Keep the letter focused and evidenced. Emotional appeals are understandable but they are less effective than a measured letter that references the law and sets out the shortfall clearly.
Step 3: Use Formal Complaint Routes if the Issue Persists
If the matter remains unresolved after engaging with the school and the local authority, you can use the local authority's formal complaints procedure. Once internal processes have been exhausted, you can escalate to the Local Government and Social Care Ombudsman.
The Ombudsman will want to see three things clearly documented: what provision was specified in the plan, what was actually delivered, and what steps you took to resolve it. Keeping structured records throughout the earlier stages makes this process significantly easier.
When Is SEND Tribunal the Right Route?
It is worth understanding the distinction between enforcing existing provision and appealing the content of the plan. Tribunal is the route to use if provision is not being delivered because it is inadequately specified in Section F. Appeals regarding Section F content go to the First-tier Tribunal (Special Educational Needs and Disability).
If the provision is clearly specified but simply not being carried out, enforcement through the local authority and the Ombudsman is the more appropriate route. Confusing the two can cost time and weaken your position.
Mistakes That Weaken Your Enforcement Position
Relying on verbal conversations without following up in writing is the single most common mistake. Accepting informal temporary reductions without getting written confirmation is another. Framing your concerns emotionally rather than by reference to Section F, or asking generally for more support rather than asking for delivery of what is already specified in the plan, can also make it harder to press the case effectively.
The law gives you a strong position. The key is to use it precisely rather than generally.
How Decision-Makers Read Enforcement Letters
SEN officers and school leaders pay attention to whether provision is clearly quantified in the plan, whether there is documented evidence of shortfall, and whether the complaint is structured and referenced to statute. A calm, evidence-led letter signals that you understand your legal position and are prepared to escalate. An unfocused letter, however understandable the frustration behind it, is more likely to result in delay.
If you need help getting this right, Letter Writing Service specialises in high-stakes correspondence including EHCP enforcement letters. Professional wording at this stage can make a measurable difference to how your case is received.
Practice: A Self-Check Before You Send Your Letter
Before you send anything, work through these questions. They take two minutes and can prevent a letter from losing force before it even gets read.
Is the Section F wording quantified rather than vague?
Can you show a measurable shortfall in hours, sessions or dates?
Have you referenced section 42 of the Children and Families Act 2014?
Is your requested outcome clearly stated?
Have you kept the tone measured rather than escalating emotionally?
Does the opening paragraph state the issue clearly and specifically?
If the opening paragraph of your letter is unclear, the rest of the letter often loses impact.

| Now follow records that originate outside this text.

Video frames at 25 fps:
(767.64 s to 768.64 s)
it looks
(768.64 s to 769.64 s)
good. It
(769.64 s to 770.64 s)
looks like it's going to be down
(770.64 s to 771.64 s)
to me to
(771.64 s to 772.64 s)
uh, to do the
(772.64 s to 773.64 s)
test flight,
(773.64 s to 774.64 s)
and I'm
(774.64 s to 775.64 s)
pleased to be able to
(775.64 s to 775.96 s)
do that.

Tightening the first 100 words can strengthen the entire case. If you need help with this, LetterLab can help fix the opening of your letter.

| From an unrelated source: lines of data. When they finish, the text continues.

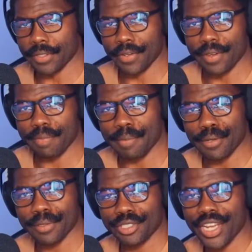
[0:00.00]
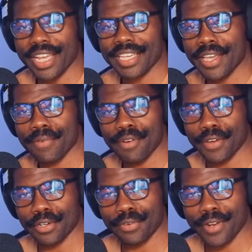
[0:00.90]
it going, people? Jack here
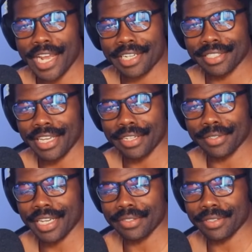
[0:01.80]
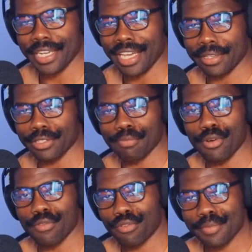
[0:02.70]
with another reaction here today to check out some
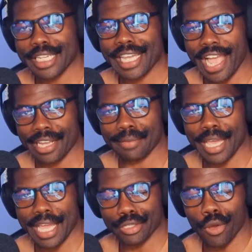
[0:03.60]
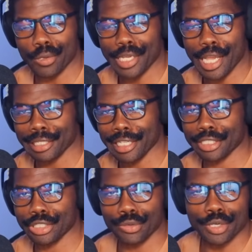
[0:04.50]
more from the Ackman on
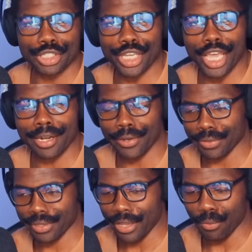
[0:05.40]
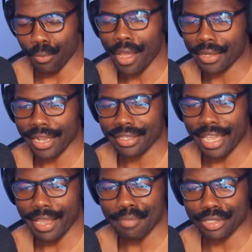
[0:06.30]
Assassin's Creed Shadows and why that
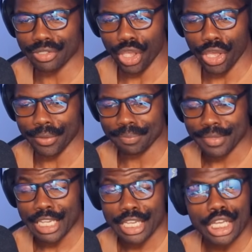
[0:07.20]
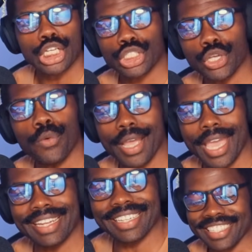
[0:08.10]
game it's so
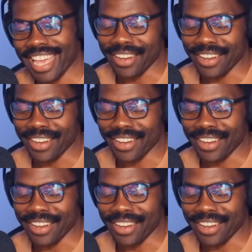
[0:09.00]
hated.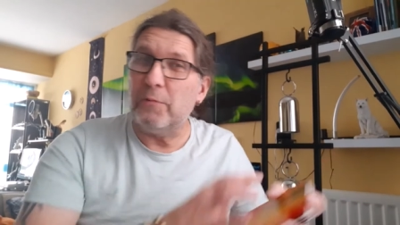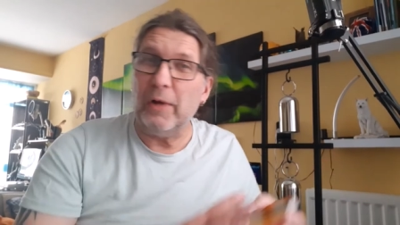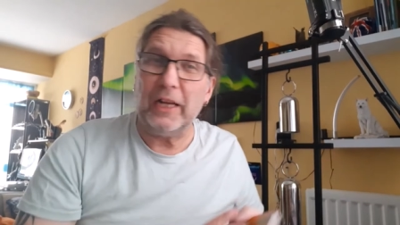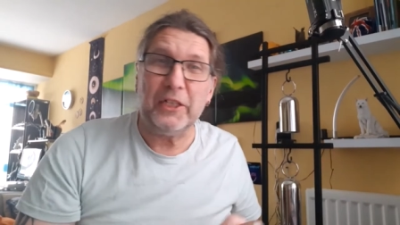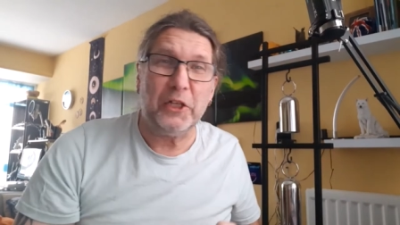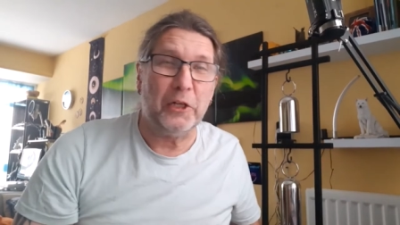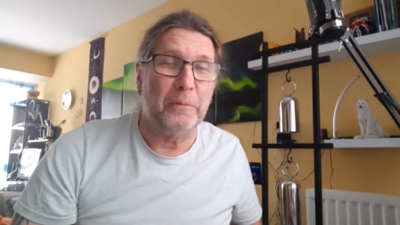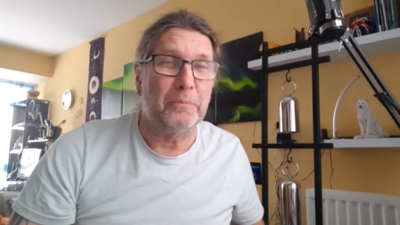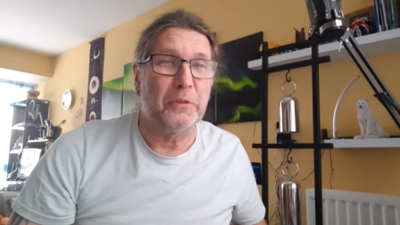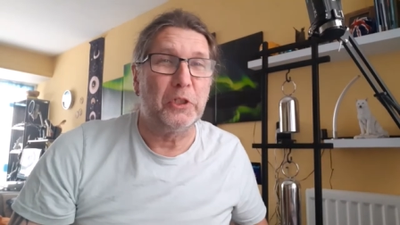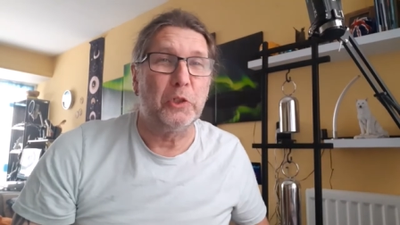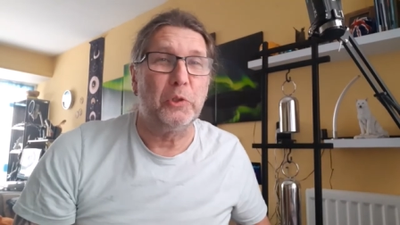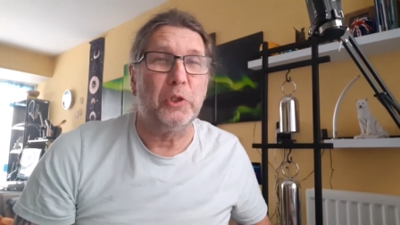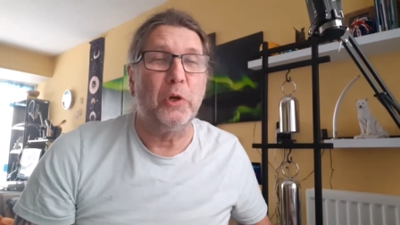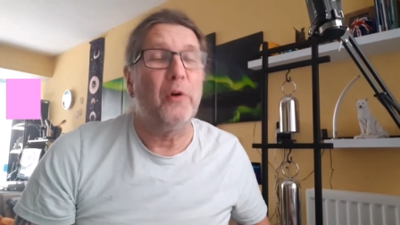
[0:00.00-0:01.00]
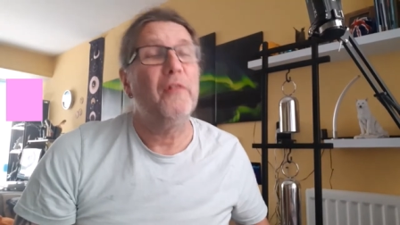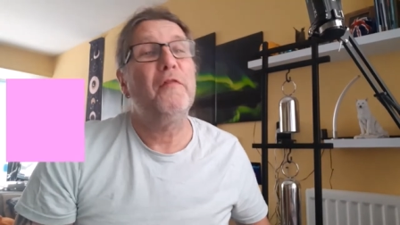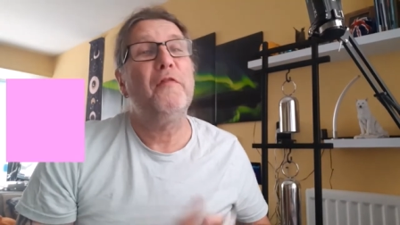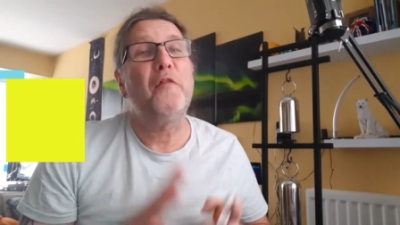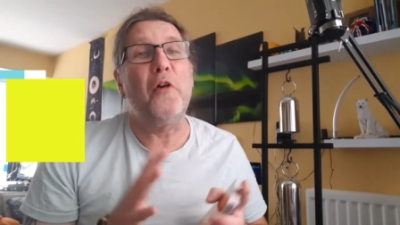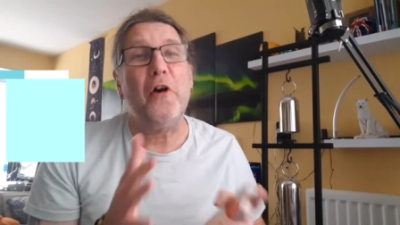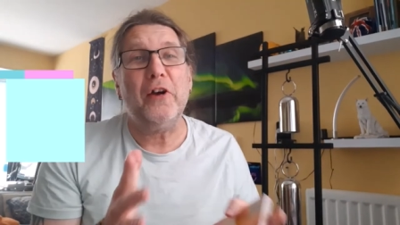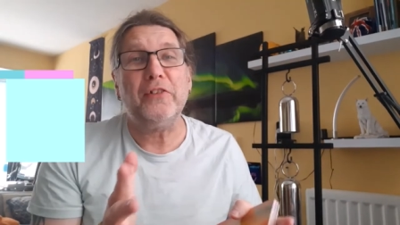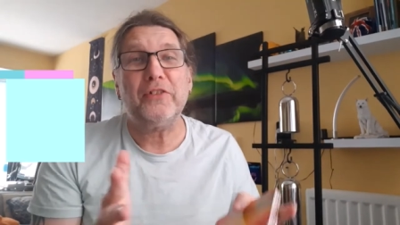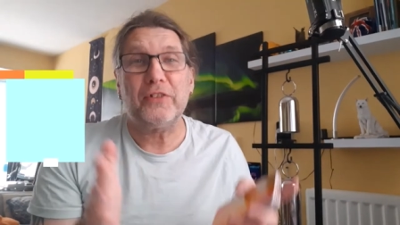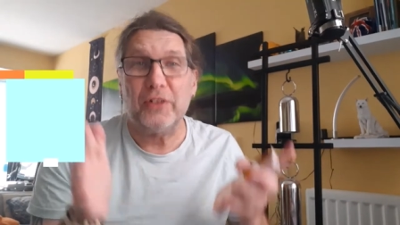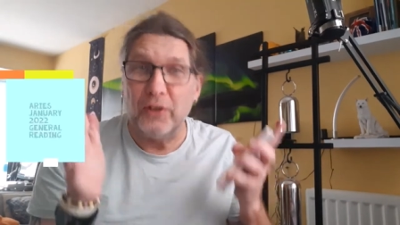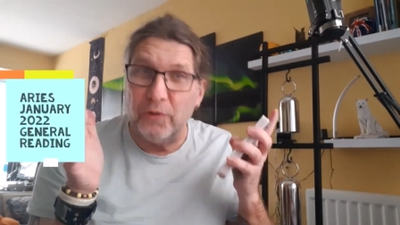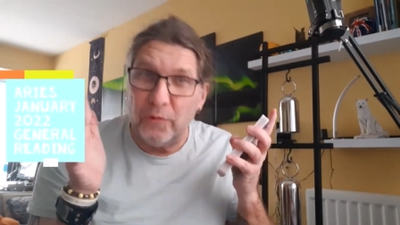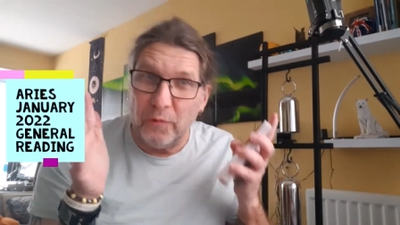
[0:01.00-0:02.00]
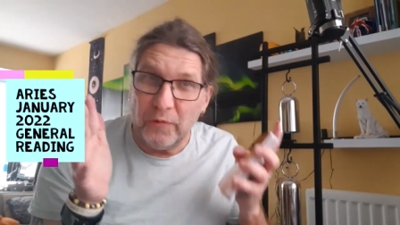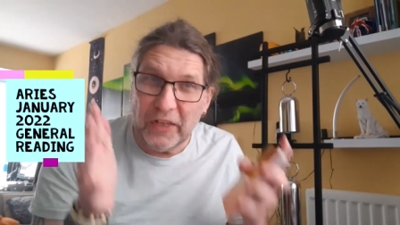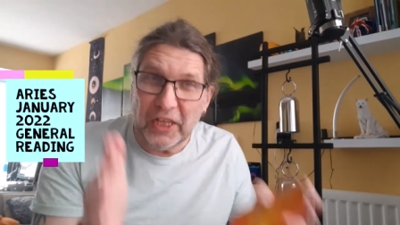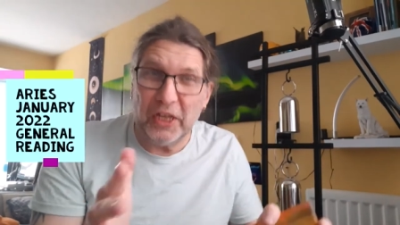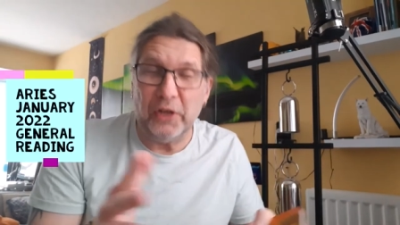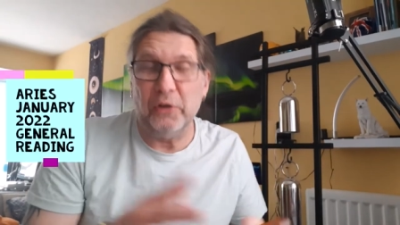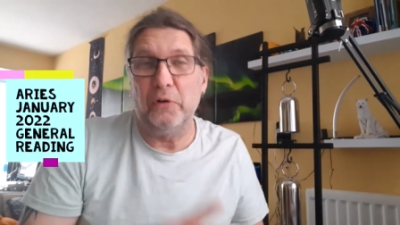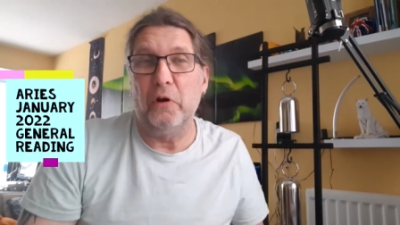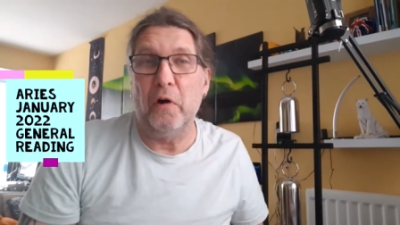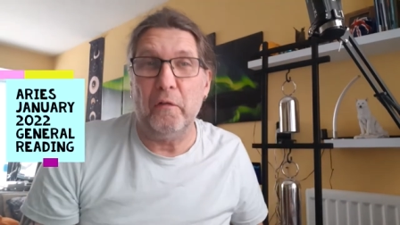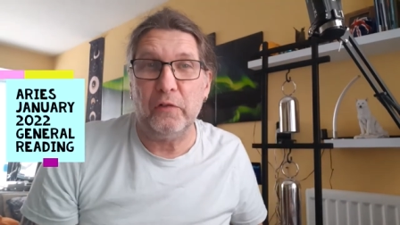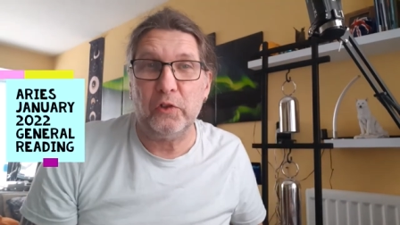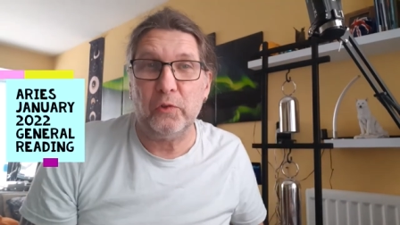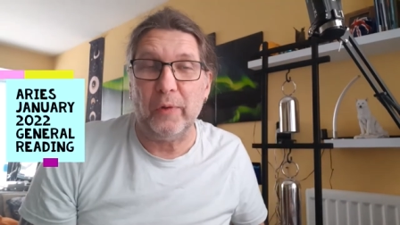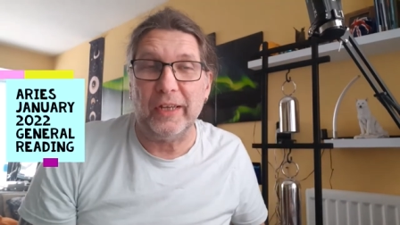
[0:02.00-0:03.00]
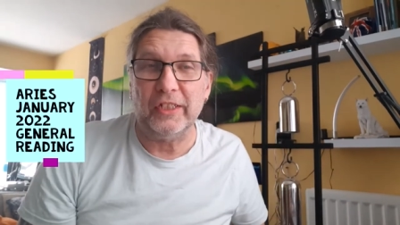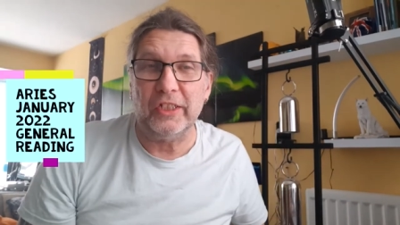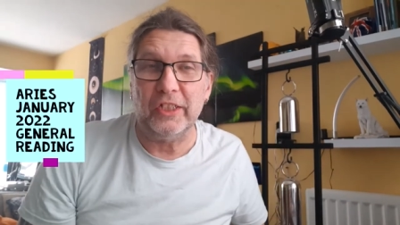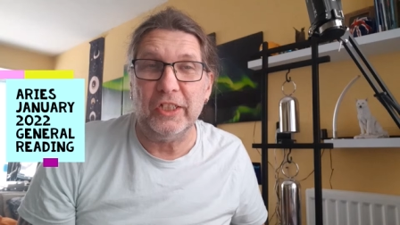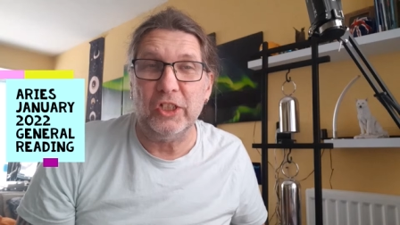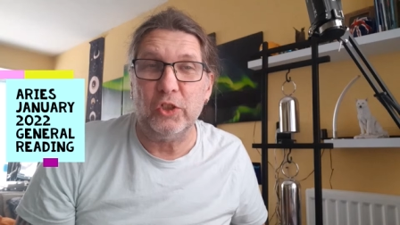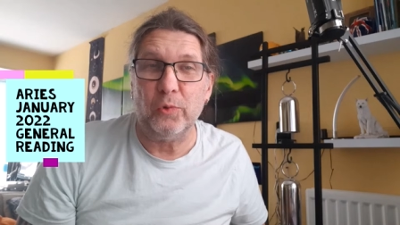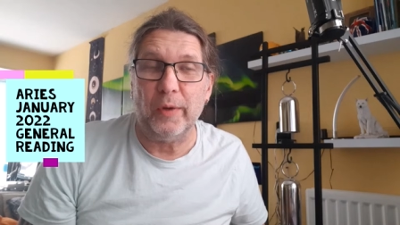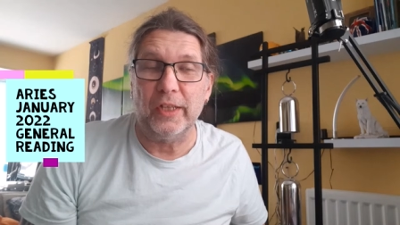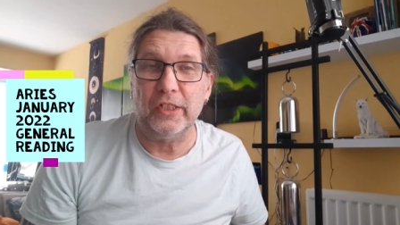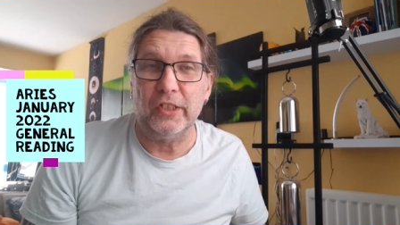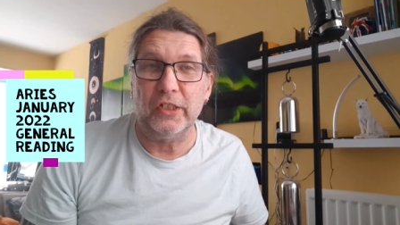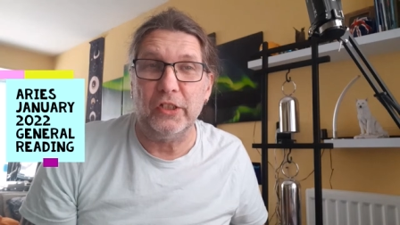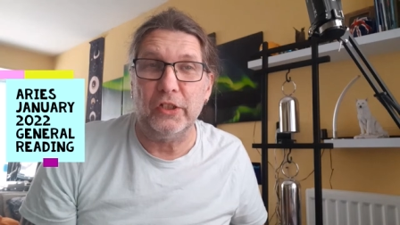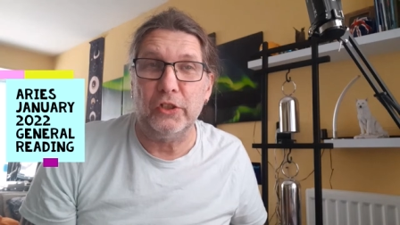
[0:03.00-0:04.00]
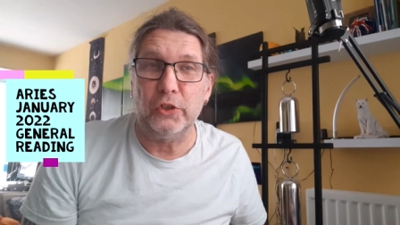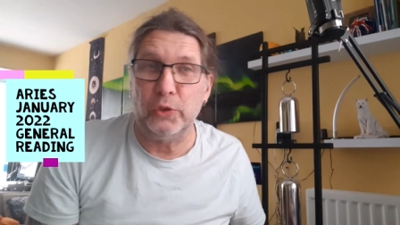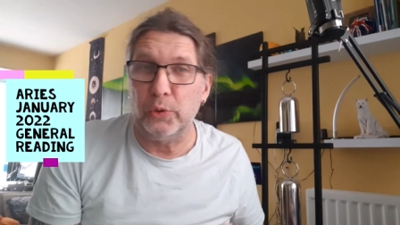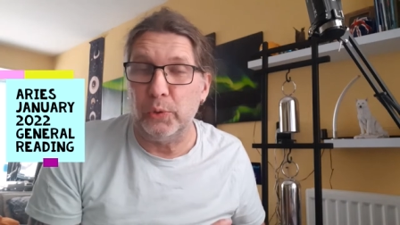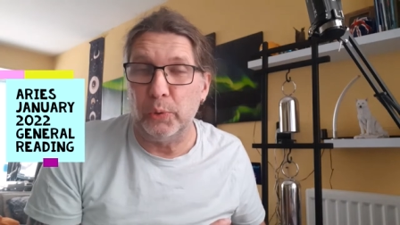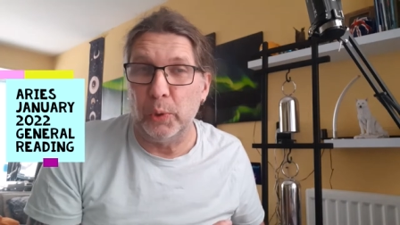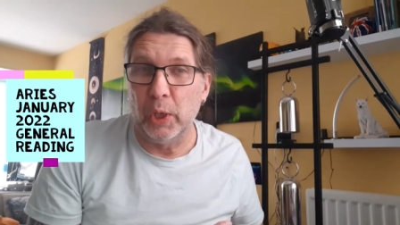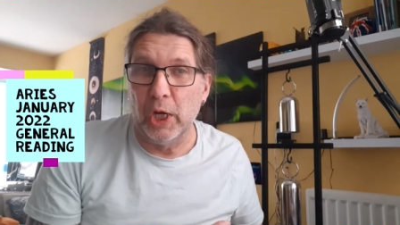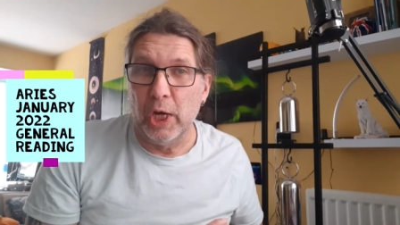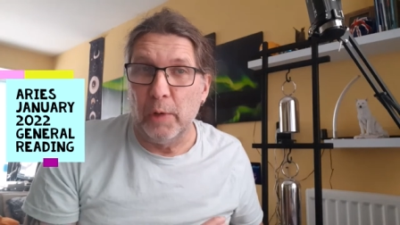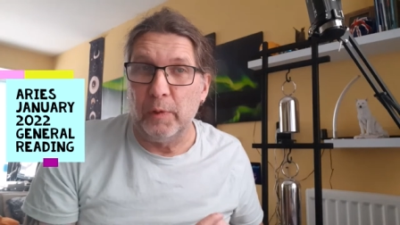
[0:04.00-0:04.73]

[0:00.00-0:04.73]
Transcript: welcome to your first video of twenty twenty-two.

The Key Takeaway: Delivery Is Not Optional
EHCP provision not being delivered is not a matter of discretion for the local authority. The statutory duty under section 42 is clear. When you reference Section F directly, use structured and measured wording, stay focused on the statutory duty, and document shortfalls with specifics, you increase the likelihood of getting the provision your child is entitled to.
Clarity moves cases forward. Volume does not.